Yom HaShoah - Holocaust Commemoration Day
We observed yesterday Yom HaShoah, Holocaust
Remembrance Day in Wellington, with music instead of speeches. Julian
Baker and Xin James Jin, two students at the New Zealand School of
Music played six pieces, one between each candle lighting, from
Bartók's
44 Duos for Violin. They played these on the two violins that Clare
Galambos Winter, a survivor of Auschwitz, bequeathed to the School of
Music. The music was very appropriate. We remembered not only the
approximately six million Jews killed, but an entire civilized world
that was lost.. These violin duos are like a sketch book, a
source book for Bartók's
music, and they represent the greater Hungary that he loved, a land
that was a mosaic of many ethnic communities living side by side, with
mutual respect. The collection included Slovak, Vlach, Ruthenian, Rumanian, Serb, and even Arab music as well as Hungarian folk music.
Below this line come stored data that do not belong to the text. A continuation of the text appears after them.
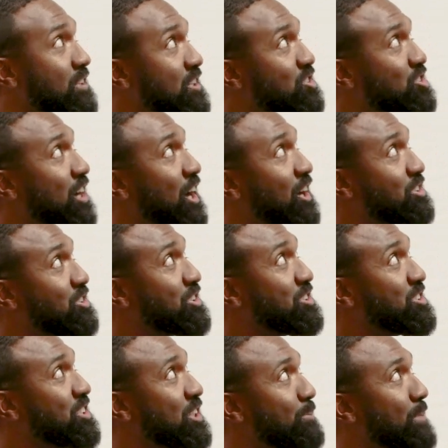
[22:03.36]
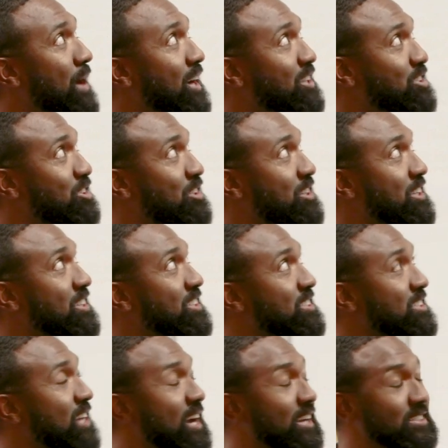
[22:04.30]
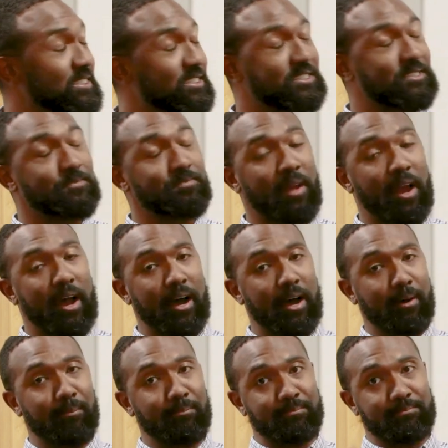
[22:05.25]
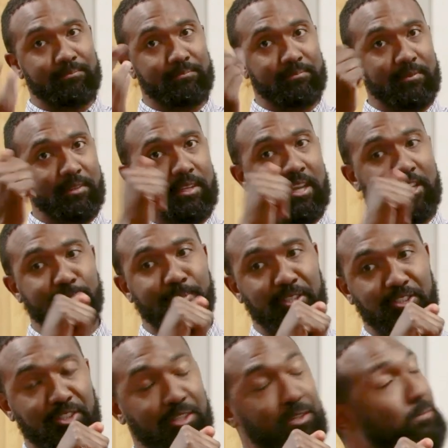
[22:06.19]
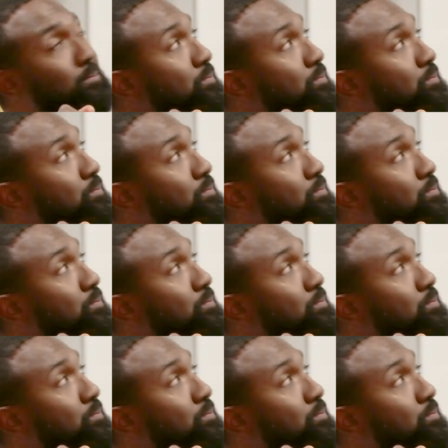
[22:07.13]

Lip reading: this child, you can see the bags underneath his eyes. Next picture.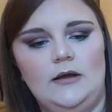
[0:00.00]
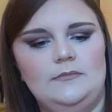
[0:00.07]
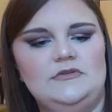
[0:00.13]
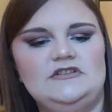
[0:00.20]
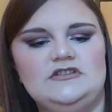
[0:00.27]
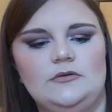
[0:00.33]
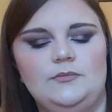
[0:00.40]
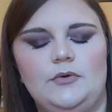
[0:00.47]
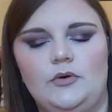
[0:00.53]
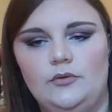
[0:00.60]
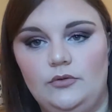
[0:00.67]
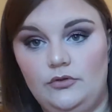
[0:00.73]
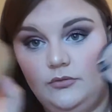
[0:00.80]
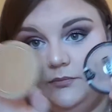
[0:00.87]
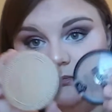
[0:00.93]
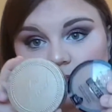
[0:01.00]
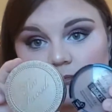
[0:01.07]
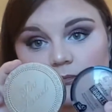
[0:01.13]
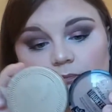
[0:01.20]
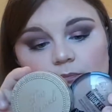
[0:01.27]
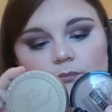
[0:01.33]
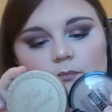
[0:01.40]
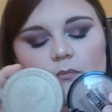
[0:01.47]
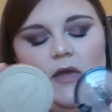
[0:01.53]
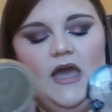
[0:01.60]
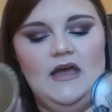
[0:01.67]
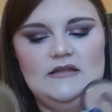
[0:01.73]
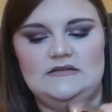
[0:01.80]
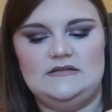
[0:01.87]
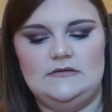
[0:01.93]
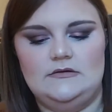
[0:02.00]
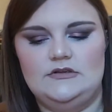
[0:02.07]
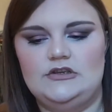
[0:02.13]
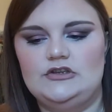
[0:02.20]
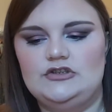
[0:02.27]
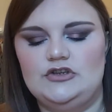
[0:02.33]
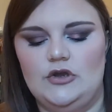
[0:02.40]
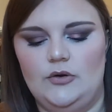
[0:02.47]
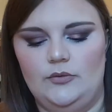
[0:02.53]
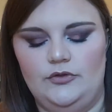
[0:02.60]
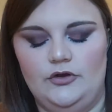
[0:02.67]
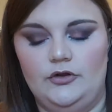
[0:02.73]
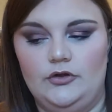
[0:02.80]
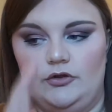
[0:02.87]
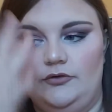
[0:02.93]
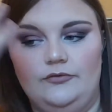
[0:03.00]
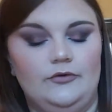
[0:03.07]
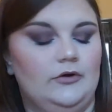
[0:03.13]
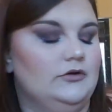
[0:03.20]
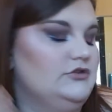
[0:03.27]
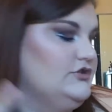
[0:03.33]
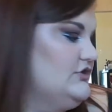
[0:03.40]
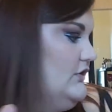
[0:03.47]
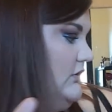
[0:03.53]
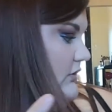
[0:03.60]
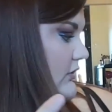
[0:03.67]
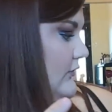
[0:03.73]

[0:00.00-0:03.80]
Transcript: These are both matte. So they're good for just all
The people of this music were not 'tolerated', a word widely used in
discussing the response to the Holocaust, they were respected.
Bartók's
musical world was not filled with mythical heroes, titans, supermen,
grand romantic notions, but with myriad references to the music of the many people living at peace with each other. So we remembered that the
Holocaust was not a huge lost just to the Jewish world but to the
entire liberal, humanist Western civilization.